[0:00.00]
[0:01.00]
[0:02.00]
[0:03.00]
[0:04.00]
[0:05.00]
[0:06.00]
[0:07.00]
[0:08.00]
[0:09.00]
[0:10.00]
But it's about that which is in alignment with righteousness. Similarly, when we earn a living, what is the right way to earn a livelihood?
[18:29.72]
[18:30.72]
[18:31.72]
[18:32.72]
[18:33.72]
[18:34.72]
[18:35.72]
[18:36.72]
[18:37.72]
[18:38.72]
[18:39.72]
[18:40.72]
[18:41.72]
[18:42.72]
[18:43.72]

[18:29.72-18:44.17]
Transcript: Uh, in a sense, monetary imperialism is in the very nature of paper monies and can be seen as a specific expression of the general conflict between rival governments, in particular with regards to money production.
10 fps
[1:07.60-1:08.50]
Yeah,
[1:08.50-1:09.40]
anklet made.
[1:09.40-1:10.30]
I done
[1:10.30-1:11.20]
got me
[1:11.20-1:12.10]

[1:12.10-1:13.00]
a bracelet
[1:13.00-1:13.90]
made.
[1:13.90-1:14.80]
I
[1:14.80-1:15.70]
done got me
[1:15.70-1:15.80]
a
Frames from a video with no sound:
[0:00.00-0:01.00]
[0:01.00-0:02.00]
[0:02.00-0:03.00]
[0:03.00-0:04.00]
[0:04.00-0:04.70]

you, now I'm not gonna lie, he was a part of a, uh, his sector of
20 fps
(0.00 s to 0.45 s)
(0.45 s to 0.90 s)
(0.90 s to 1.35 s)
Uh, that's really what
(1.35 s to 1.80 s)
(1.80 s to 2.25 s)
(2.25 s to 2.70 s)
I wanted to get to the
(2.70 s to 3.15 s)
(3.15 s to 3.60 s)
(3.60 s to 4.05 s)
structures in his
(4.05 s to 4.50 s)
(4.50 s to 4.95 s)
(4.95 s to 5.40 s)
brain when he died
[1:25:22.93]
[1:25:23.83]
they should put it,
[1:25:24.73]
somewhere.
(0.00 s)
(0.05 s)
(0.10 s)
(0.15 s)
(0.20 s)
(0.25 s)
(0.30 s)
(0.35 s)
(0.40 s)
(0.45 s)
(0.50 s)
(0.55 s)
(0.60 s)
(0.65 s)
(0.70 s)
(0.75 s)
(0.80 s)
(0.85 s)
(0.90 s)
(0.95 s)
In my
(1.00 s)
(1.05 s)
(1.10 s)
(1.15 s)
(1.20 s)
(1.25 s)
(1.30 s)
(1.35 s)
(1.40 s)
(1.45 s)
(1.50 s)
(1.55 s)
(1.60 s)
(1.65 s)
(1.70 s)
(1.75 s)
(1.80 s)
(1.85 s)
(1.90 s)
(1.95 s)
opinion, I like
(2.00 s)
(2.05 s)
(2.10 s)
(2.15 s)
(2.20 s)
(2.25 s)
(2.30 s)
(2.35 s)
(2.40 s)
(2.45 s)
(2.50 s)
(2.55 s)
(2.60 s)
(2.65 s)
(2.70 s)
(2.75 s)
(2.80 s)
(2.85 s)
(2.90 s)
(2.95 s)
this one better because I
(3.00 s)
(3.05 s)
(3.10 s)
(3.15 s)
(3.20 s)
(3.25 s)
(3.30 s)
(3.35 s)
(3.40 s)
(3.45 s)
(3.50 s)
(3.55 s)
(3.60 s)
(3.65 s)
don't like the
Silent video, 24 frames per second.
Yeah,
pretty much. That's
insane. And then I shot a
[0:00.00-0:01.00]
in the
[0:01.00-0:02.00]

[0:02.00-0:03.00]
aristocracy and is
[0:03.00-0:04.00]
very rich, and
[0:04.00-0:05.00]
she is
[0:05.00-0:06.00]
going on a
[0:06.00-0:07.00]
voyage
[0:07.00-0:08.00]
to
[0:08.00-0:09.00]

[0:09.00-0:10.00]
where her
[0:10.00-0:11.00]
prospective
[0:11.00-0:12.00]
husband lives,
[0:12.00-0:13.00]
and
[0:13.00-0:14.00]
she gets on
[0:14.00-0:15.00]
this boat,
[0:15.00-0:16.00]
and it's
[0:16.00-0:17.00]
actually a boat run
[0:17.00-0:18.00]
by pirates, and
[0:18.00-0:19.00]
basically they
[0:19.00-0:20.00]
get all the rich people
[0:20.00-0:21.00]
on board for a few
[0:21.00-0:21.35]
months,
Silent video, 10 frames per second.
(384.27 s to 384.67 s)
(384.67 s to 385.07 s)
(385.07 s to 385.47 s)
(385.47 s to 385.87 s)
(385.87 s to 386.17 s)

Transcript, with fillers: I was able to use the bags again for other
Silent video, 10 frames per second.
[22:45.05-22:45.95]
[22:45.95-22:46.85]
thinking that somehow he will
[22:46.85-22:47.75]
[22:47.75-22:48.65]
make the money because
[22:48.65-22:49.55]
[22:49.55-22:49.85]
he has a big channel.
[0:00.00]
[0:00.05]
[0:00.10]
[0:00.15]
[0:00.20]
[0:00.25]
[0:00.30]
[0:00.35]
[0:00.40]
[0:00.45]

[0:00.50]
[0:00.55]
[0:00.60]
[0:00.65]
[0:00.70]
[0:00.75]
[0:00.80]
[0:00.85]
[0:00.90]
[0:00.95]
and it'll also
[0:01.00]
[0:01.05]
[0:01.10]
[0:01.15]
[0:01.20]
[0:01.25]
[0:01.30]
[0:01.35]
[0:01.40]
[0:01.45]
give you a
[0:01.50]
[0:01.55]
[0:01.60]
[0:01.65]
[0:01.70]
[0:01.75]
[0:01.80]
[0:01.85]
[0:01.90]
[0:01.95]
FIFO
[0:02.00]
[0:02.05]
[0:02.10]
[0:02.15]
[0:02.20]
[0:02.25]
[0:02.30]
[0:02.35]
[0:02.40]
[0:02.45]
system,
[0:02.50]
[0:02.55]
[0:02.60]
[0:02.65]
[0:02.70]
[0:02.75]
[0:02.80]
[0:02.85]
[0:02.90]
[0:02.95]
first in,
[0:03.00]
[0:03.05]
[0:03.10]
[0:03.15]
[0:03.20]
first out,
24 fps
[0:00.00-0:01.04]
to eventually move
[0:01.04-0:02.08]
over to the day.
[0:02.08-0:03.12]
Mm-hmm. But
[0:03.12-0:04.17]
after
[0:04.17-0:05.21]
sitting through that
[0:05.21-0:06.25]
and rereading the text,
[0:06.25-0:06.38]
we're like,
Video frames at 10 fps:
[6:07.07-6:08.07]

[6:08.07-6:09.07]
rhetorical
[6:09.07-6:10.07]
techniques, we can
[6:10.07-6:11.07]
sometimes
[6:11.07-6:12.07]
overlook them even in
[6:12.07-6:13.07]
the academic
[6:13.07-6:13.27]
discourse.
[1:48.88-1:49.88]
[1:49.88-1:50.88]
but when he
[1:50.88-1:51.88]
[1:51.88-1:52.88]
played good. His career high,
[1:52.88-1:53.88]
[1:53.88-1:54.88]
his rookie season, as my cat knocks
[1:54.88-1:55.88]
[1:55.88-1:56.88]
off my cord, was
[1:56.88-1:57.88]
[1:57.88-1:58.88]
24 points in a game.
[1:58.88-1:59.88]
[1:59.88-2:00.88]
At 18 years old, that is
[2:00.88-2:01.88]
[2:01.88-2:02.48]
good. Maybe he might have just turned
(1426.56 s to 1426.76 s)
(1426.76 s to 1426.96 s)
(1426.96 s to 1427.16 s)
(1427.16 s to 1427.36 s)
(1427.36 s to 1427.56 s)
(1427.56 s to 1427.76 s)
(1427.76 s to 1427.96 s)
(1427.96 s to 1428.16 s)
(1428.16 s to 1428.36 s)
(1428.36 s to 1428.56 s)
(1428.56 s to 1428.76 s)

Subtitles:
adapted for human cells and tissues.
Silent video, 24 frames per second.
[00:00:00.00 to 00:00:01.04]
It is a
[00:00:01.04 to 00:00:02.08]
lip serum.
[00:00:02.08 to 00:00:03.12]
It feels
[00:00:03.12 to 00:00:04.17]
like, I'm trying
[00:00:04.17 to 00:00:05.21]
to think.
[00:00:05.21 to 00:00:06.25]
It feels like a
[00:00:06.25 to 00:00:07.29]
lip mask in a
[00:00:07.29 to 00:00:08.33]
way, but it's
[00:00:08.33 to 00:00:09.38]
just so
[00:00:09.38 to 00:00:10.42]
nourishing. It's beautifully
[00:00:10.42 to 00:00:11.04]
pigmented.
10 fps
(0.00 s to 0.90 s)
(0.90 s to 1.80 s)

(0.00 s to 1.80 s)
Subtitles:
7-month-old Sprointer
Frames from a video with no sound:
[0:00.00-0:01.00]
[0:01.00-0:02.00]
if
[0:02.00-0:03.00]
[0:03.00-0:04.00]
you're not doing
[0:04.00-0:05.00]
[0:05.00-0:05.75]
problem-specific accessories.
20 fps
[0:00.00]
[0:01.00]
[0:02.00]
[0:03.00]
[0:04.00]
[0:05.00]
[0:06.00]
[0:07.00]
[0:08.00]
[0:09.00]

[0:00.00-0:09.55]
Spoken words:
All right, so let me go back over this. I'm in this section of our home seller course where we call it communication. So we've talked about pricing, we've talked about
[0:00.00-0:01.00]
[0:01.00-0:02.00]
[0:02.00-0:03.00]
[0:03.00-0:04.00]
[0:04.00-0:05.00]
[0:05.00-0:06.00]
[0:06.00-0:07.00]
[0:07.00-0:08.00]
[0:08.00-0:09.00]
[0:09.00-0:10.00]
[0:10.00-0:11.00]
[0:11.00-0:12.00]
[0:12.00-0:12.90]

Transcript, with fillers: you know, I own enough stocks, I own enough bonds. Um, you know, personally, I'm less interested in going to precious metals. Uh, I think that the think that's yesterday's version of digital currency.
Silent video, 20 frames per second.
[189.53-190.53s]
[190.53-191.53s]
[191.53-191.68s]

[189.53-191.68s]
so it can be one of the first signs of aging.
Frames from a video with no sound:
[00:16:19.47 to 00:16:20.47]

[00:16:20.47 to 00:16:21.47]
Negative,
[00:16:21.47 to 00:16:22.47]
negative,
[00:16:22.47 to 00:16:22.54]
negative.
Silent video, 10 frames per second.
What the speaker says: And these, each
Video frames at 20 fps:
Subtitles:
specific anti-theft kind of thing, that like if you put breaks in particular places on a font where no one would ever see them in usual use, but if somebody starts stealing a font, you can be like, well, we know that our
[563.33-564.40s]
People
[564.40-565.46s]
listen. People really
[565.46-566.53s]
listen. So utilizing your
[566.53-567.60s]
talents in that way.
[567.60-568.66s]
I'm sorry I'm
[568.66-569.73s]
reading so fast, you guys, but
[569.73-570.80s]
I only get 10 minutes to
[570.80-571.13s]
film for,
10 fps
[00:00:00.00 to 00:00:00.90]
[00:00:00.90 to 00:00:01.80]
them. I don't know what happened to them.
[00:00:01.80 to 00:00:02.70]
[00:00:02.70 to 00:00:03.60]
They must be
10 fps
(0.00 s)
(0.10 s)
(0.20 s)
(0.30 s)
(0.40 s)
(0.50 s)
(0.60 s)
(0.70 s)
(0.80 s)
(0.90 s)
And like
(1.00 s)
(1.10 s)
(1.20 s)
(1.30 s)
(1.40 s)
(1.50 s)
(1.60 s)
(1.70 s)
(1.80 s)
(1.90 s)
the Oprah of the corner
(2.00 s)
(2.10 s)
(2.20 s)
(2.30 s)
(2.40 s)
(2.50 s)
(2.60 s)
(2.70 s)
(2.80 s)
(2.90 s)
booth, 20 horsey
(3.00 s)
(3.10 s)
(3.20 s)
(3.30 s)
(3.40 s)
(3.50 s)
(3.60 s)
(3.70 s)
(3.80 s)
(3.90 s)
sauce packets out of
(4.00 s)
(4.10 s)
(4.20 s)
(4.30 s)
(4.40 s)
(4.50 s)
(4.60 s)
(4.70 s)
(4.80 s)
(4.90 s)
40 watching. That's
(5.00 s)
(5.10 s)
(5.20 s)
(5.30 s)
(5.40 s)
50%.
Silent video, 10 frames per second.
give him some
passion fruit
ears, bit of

● ● ● ●

## What this task involves
Show all lines in the entries above where the string "Transcript" appears.

## Task output
Transcript: Uh, in a sense, monetary imperialism is in the very nature of paper monies and can be seen as a specific expression of the general conflict between rival governments, in particular with regards to money production.
Transcript, with fillers: I was able to use the bags again for other
Transcript, with fillers: you know, I own enough stocks, I own enough bonds. Um, you know, personally, I'm less interested in going to precious metals. Uh, I think that the think that's yesterday's version of digital currency.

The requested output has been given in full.